Task to complete
Return, exactly as written, the line containing "[0:43.26-0:43.60]" and every line after it to the end of the records below, with no pictures.

Data to process
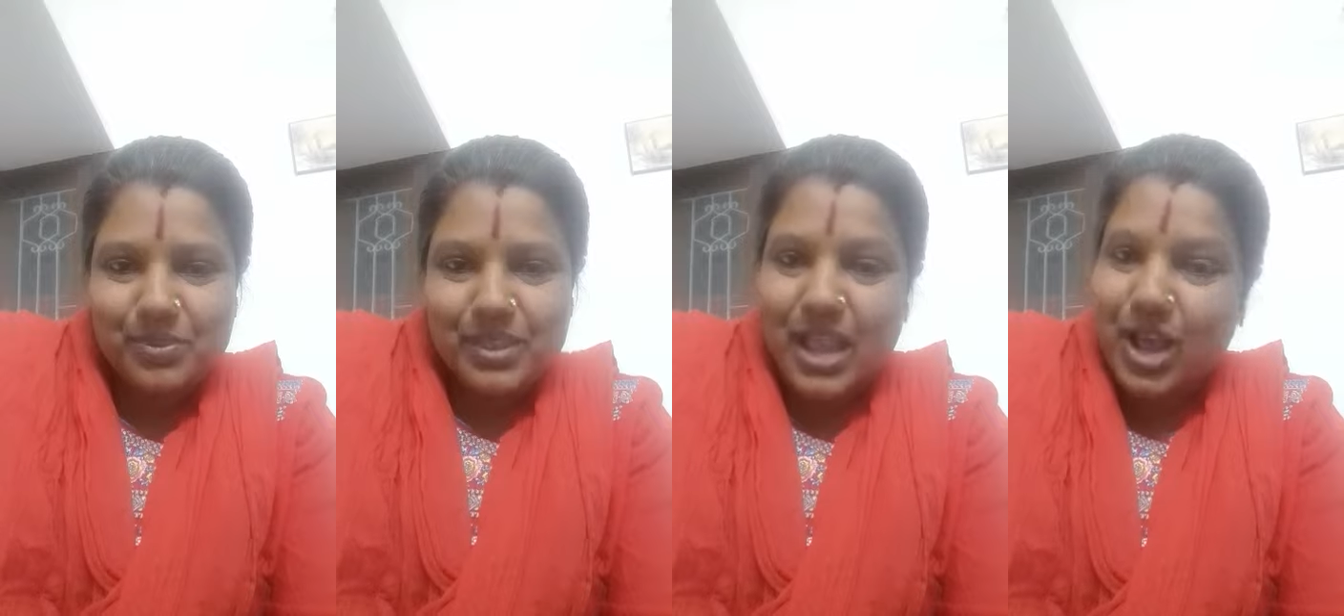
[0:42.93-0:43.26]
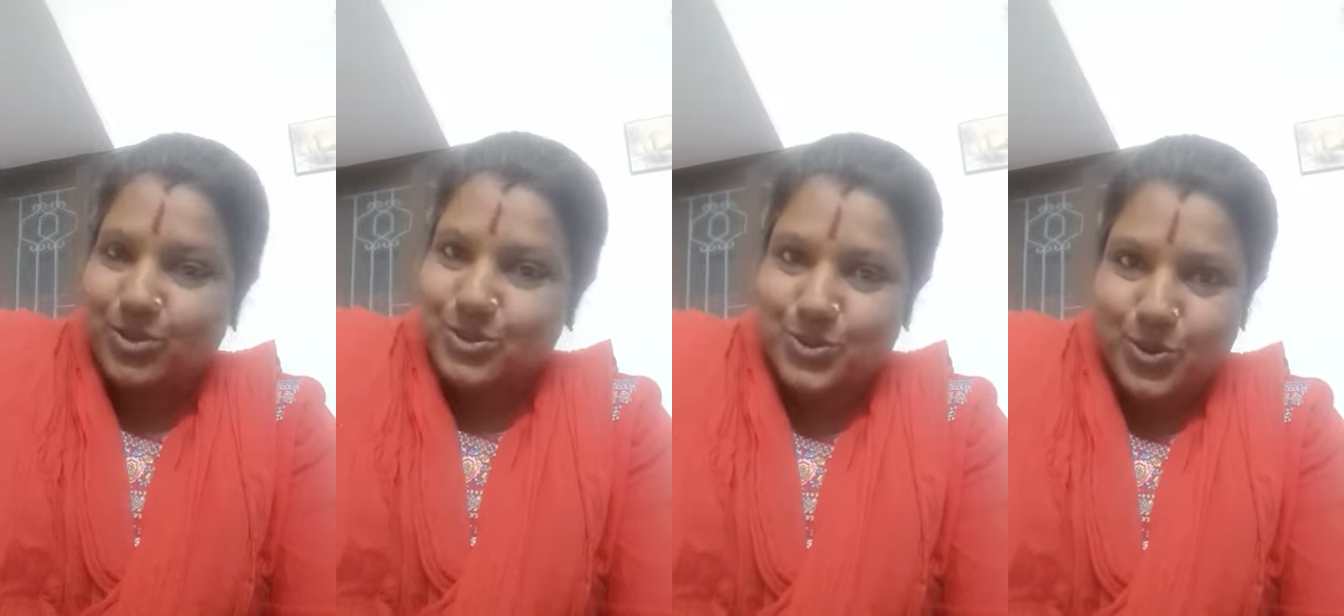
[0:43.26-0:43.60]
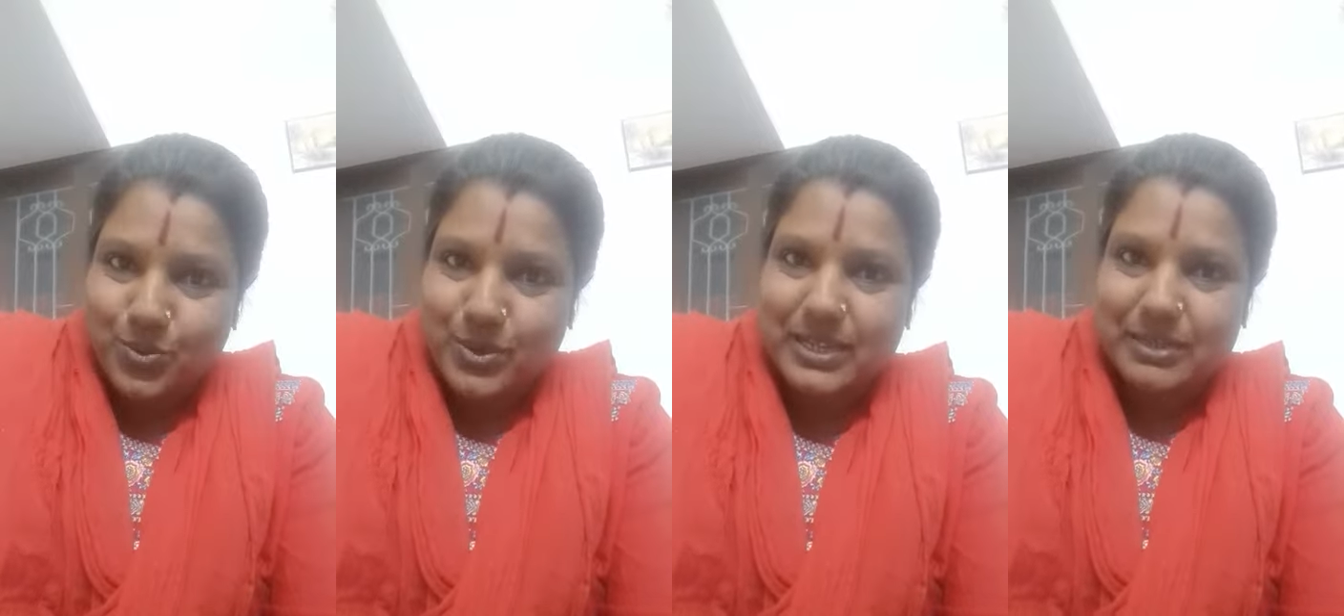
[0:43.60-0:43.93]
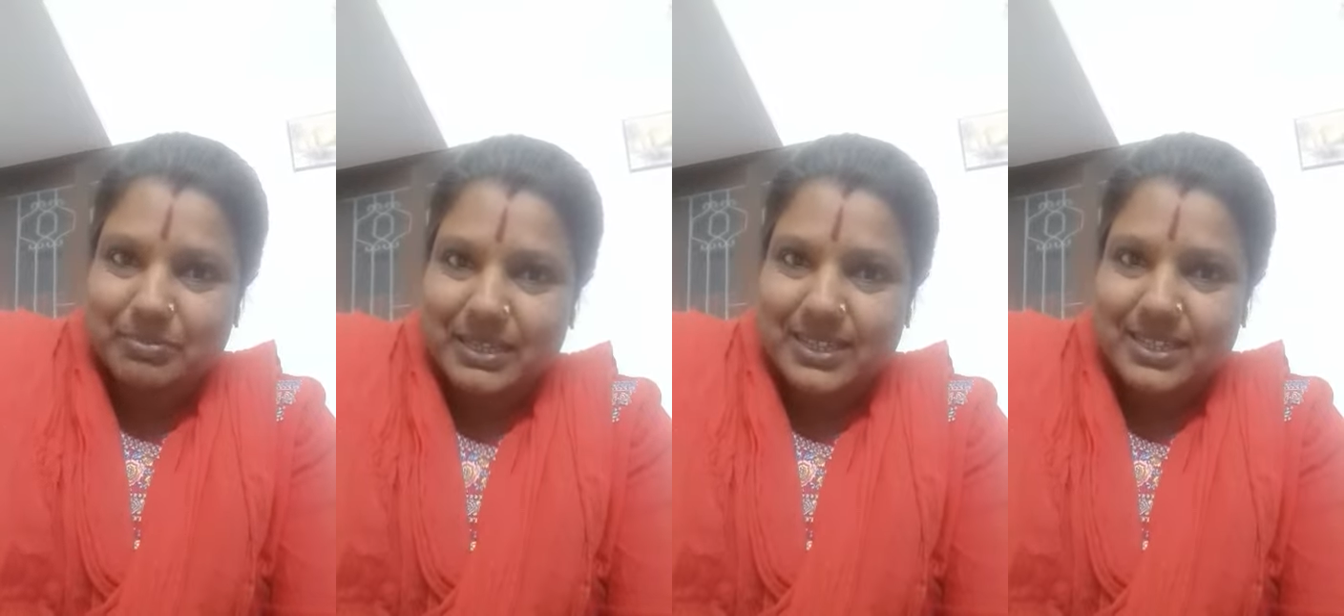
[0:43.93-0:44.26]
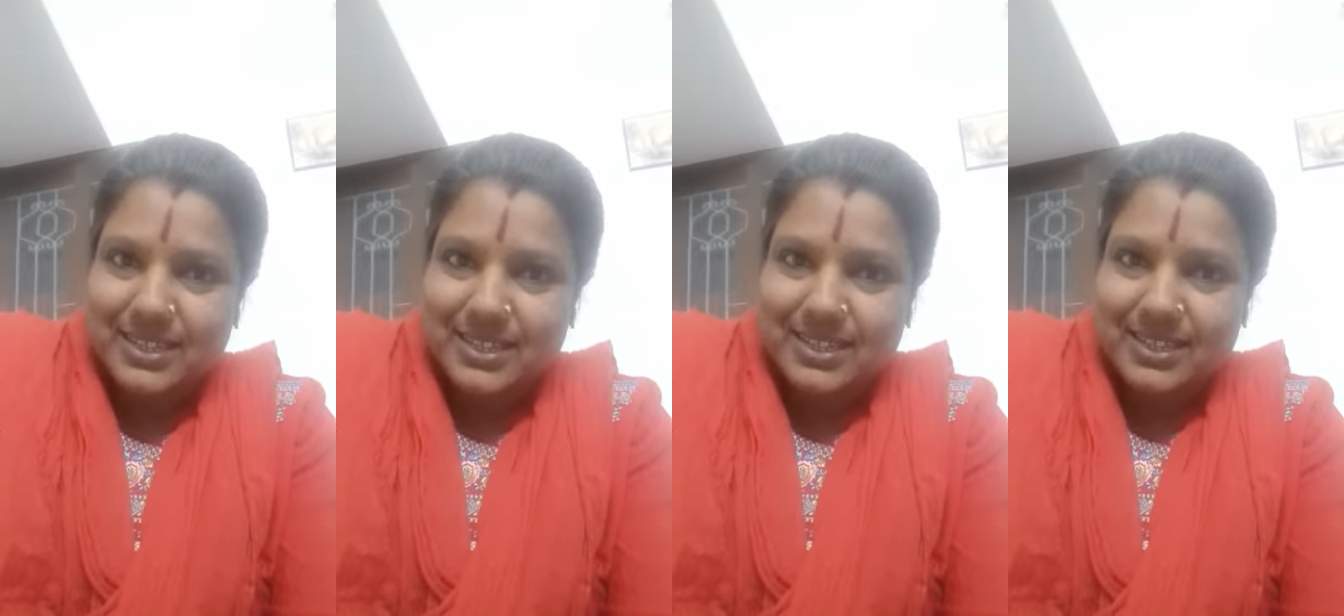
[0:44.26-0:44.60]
How to overcome this?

Task answer
[0:43.26-0:43.60]
[0:43.60-0:43.93]
[0:43.93-0:44.26]
[0:44.26-0:44.60]
How to overcome this?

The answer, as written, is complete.